David Hammerish has spent 20 years researching this and wrote about it in his new book, Beauty Pays: Why Attractive People Are More Successful. Evidently, 59% of men are average (I’m betting because the bar is lower) and 51% of women are average, while 27% of men are good-looking and 31% of women are good-looking, only 2% of men are strikingly handsome and 3% of women are strikingly beautiful. The majority of us agree on who is and who isn’t.

My bet is, the only people who really know this better than good looking people are average looking or below-average looking people.

Think about it: if Gloria Steinem were ugly would anyone really have paid attention? Probably not.

I’m pretty certain that I’ve gotten a few jobs because of my looks. And I’ve lost at least one because I had roots and wore the wrong clothes (yeah, that Texas socialite actually took me out back and told me my looks were unacceptable).

We talk the talk and tell our girls that beauty doesn’t matter, that looks aren’t what counts. But, from a very early age, they know we’re lying. When Ainsley was barely two, she had clearly defined ideas about what was beautiful and what was not. She knew it counted for a lot in this life. She cared very much about what kinds of clothes she wore. As she’s gotten older, it has only mattered more.

As parents, we know this is true and we care deeply about it. This is why we’ll spend hundreds every year on school clothes. This is why we’ll spend thousands on braces and retainers. Why we’ll spend money on cool haircuts and accessories. This is why many of us had hair wars with our mothers that left emotion battle scars, curling iron burns and hideous photographs of bad perms and ’80s bangs. This is why many of us have hair wars with our daughters that are sure to leave future emotional battle scars and burns on their ears from Chi’s. This is why black girls spend millions of dollars every year in relaxers and weaves (I just saw Chris Rock’s Good Hair, oh my). It’s why more than one parent I know has prayed their sons got the tall gene.
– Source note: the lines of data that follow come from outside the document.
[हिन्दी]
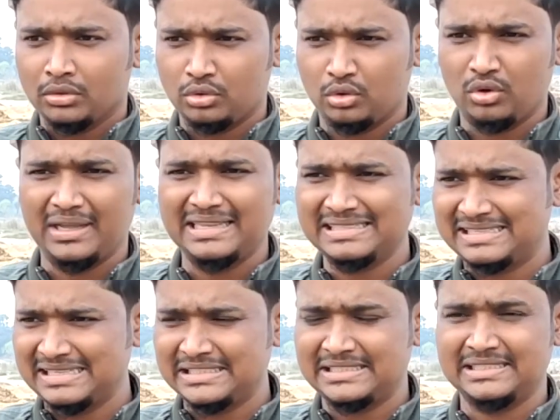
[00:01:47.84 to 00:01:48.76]
तो वही
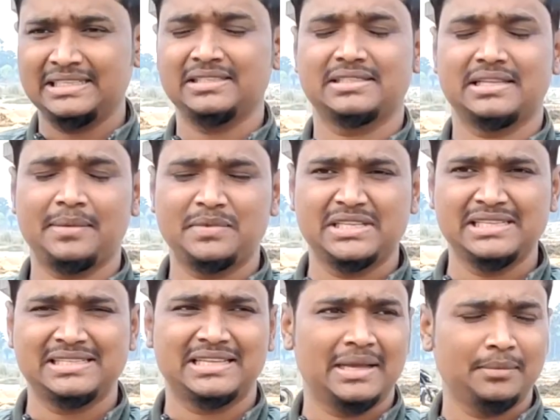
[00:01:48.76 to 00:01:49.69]
चीज चीज सब
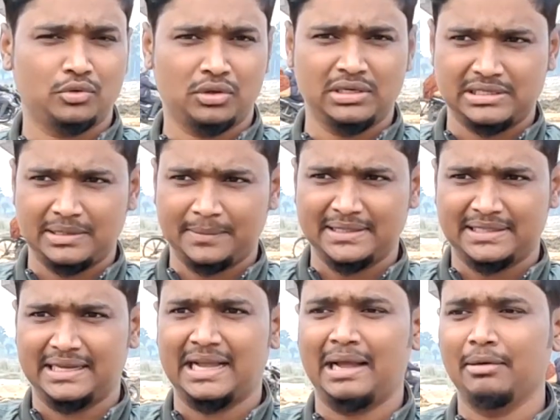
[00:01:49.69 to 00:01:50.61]
चीज़ के हम तोहनी सबके
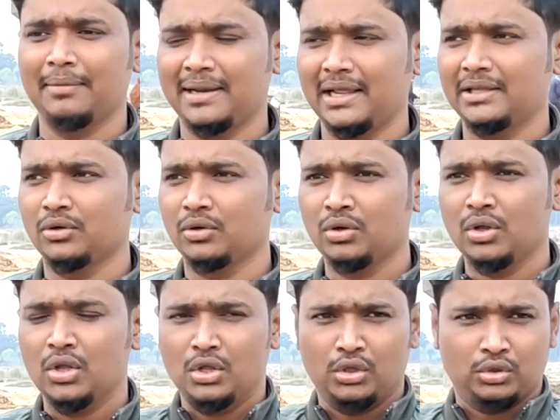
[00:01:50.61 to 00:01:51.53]
देखावे वाला यो
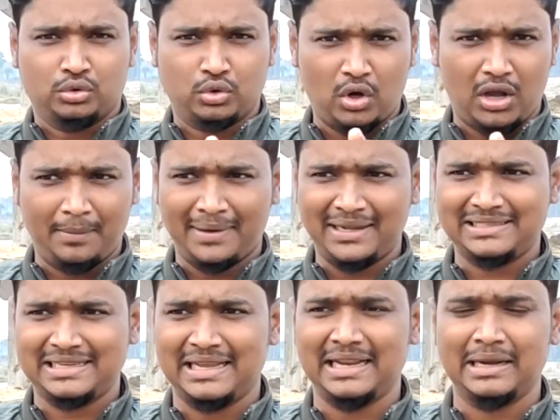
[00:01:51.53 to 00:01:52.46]
तो हमार
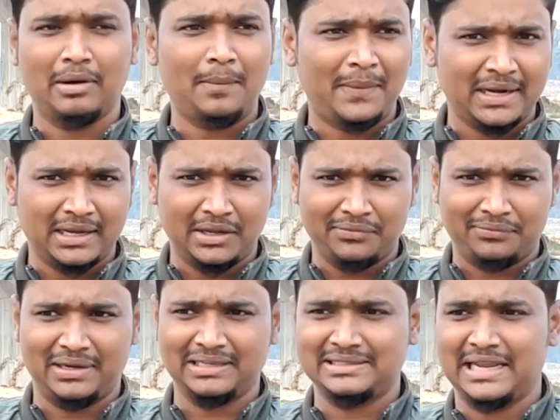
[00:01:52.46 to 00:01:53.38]
चैनलवा पर अगर
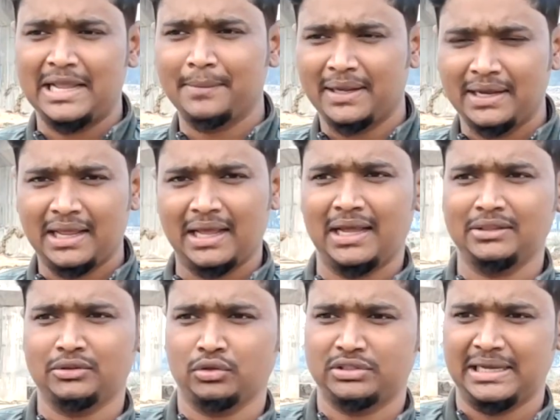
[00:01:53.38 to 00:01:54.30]
फर्स्ट टाइम अला
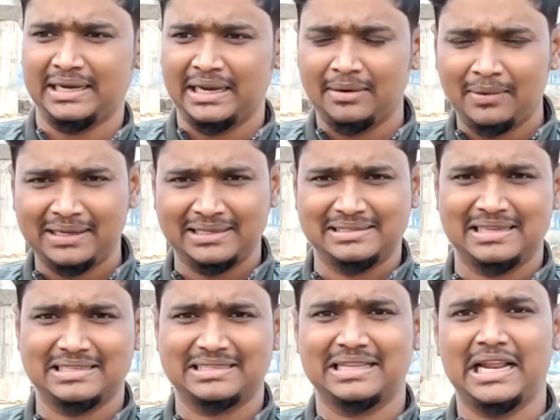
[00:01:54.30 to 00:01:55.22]
है तो चैनलवा के
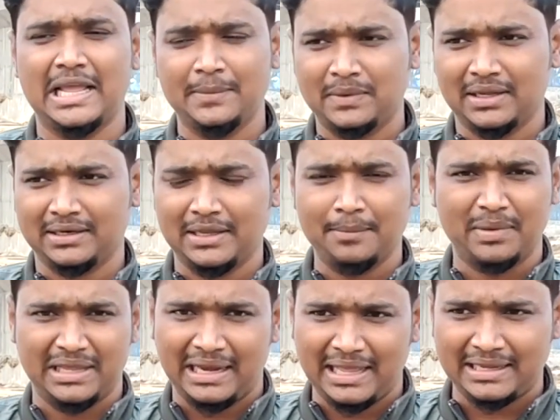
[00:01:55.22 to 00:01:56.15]
सब्सक्राइब करके
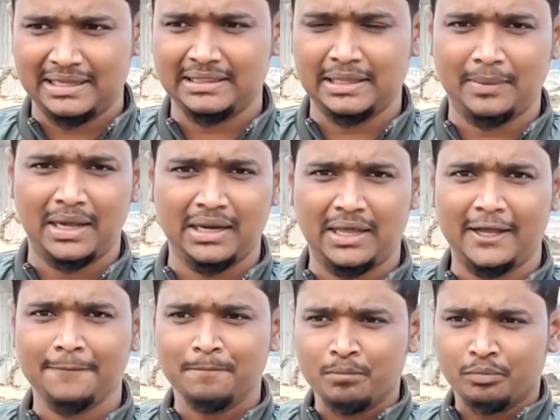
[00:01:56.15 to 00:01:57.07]
बेल आइकन दबा
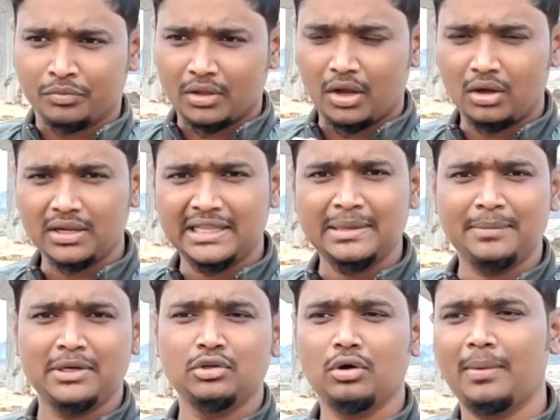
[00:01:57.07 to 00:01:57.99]
ला और ई
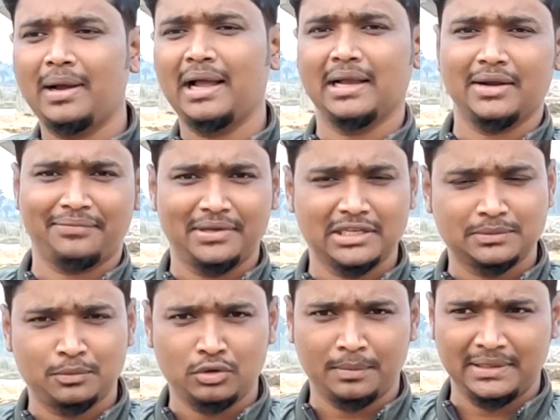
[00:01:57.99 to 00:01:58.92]
वीडियोवा अगर
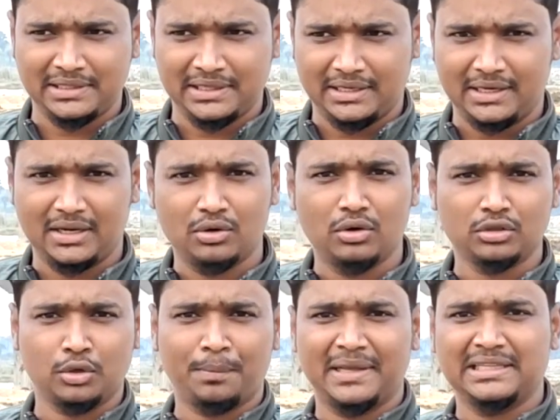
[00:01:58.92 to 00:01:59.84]
फेसबुक में देख रहा
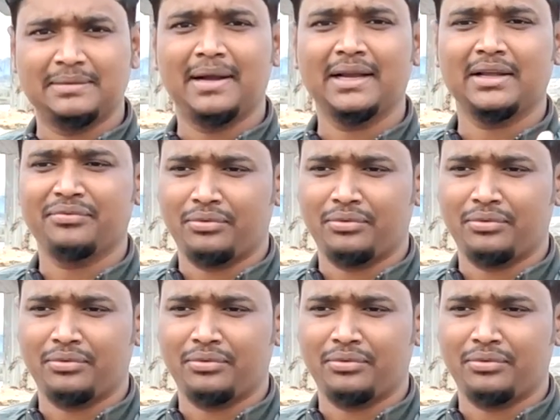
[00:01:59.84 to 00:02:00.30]
हो तो पेजवा के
This is why I’m letting Ainsley whiten her teeth. She has “mottled teeth.” I Googled it. It’s a discoloration of teeth caused by fluoridation in the water when children are getting their adult teeth. When she was little, she had perfect pearly white teeth. They grew in yellowed in some areas and white in others. She noticed. How could she not? Other kids notice and comment on it. This does not sit well with her. How could it? I noticed, probably long before she did. I had already talked to the dentist about it. I had already decided we were doing something to fix it as soon as possible, well before she brought it up. But, when she brought it up, well, it was a no-brainer. Whitening strips it is. We’ll have them Zoom! whitened at the dentist if we have to. Cost be damned.

The only surprising part is that looks matter more for men than for women. Above average men earn 17% more than below average men, while above average women earn 12% more than below average women.

Hammerish says that plastic surgery won’t change your attractiveness rating, or your income. His advice: You get what your born with. Work with what you’ve got and focus on your other strengths. Oh, and he rates himself a 3.